Perspectives : un été riche d’enseignements
Le bilan de cet été festivalier met en lumière des dynamiques contrastées. En Europe, on célèbre le retour du public en nombre, notamment des jeunes générations, preuve que la danse et le théâtre contemporains savent encore galvaniser les foules. Les festivals européens ont fait preuve d’une créativité foisonnante – parfois déroutante – qui pose le débat de l’accessibilité, un défi qu’ils devront continuer de relever pour élargir toujours plus leurs publics sans renier leur audace artistique. Dans le même temps, l’Europe fait face à un tournant économique difficile : la nécessité de repenser les modèles de financement. Des solutions innovantes émergent, mais le soutien des pouvoirs publics reste un pilier indispensable dont la fragilisation inquiète légitimement les acteurs du secteur.

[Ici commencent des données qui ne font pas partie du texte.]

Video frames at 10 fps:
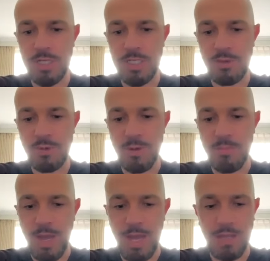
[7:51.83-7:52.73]
So we went
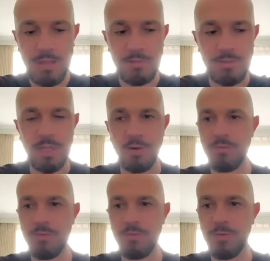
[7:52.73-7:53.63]
back and delved
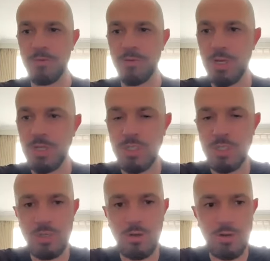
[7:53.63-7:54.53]
through
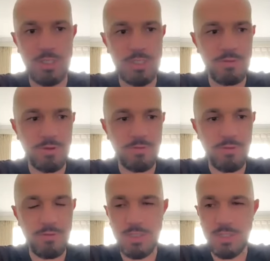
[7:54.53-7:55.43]
footage, got lots of good
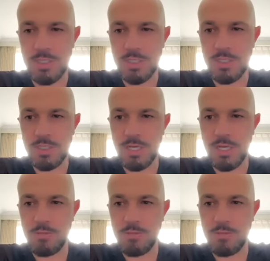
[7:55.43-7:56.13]
references,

Pour le milieu de la danse au Québec, la situation européenne représente un espoir, un avertissement et un repositionnement. Un espoir, puisque cet engouement de plus en plus marqué pour la danse se transpose également dans nos régions. On peut s’imaginer que des taux de fréquentation – notamment par les jeunes – se transposera dans nos Festival des Arts de Saint-Sauveur, Festival FURIES et autres Festival Quartiers Danses, notamment à travers les efforts de démocratisation mis en place par nos artistes et institutions. Un avertissement, puisque la baisse des enveloppes budgétaires – malgré l’appel évident du public pour plus de danse – menace de fragiliser ici aussi la force de notre culture. Heureusement, le Québec – grâce aux tractions de nos artistes dans les derniers mois – a augmenté son financement culturel, mais il reste encore beaucoup à faire pour assurer une réelle stabilité financière dans le milieu de la danse. Et enfin, un repositionnement, puisque la situation en Europe réduit les possibilités d’échanges culturelles – et donc, de tournées internationales. Il faut redoubler d’efforts pour continuer de montrer notre pertinence sur ces scènes, pour conserver nos acquis le temps que la tempête passe, pour trouver des alternatives qui permettront à la danse québécoise – qui survit surtout grâce à son rayonnement outremer – de moins dépendre du marché européen. Nous nous devons de regarder au-dessus du tumulte des festival, vers l’avenir aussi grandiose qu’incertain qui attend notre secteur, nous rassembler et nous soutenir. De là émaneront nos plus vibrants étés.